INFORMATION SUPPLIED:

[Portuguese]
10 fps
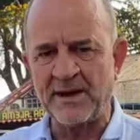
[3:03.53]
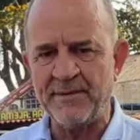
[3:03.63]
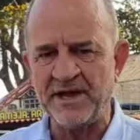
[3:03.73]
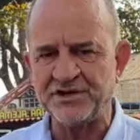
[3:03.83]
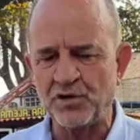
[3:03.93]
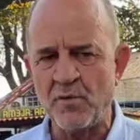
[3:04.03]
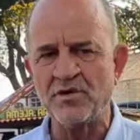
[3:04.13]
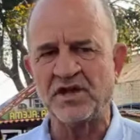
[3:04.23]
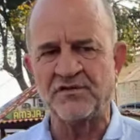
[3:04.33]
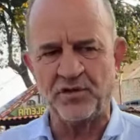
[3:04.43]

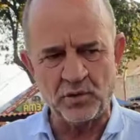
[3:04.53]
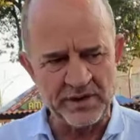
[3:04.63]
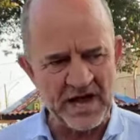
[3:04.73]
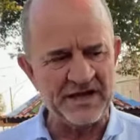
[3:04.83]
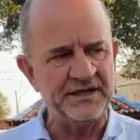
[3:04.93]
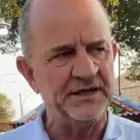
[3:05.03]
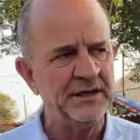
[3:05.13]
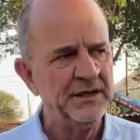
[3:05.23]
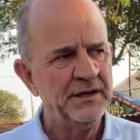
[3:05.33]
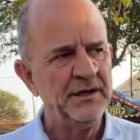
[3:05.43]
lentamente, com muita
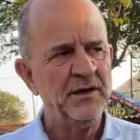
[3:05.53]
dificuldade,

ASSIGNED TASK: Apart from the pictures, set down all the entries above exactly.

TASK OUTPUT:
[Portuguese]
10 fps
[3:03.53]
[3:03.63]
[3:03.73]
[3:03.83]
[3:03.93]
[3:04.03]
[3:04.13]
[3:04.23]
[3:04.33]
[3:04.43]

[3:04.53]
[3:04.63]
[3:04.73]
[3:04.83]
[3:04.93]
[3:05.03]
[3:05.13]
[3:05.23]
[3:05.33]
[3:05.43]
lentamente, com muita
[3:05.53]
dificuldade,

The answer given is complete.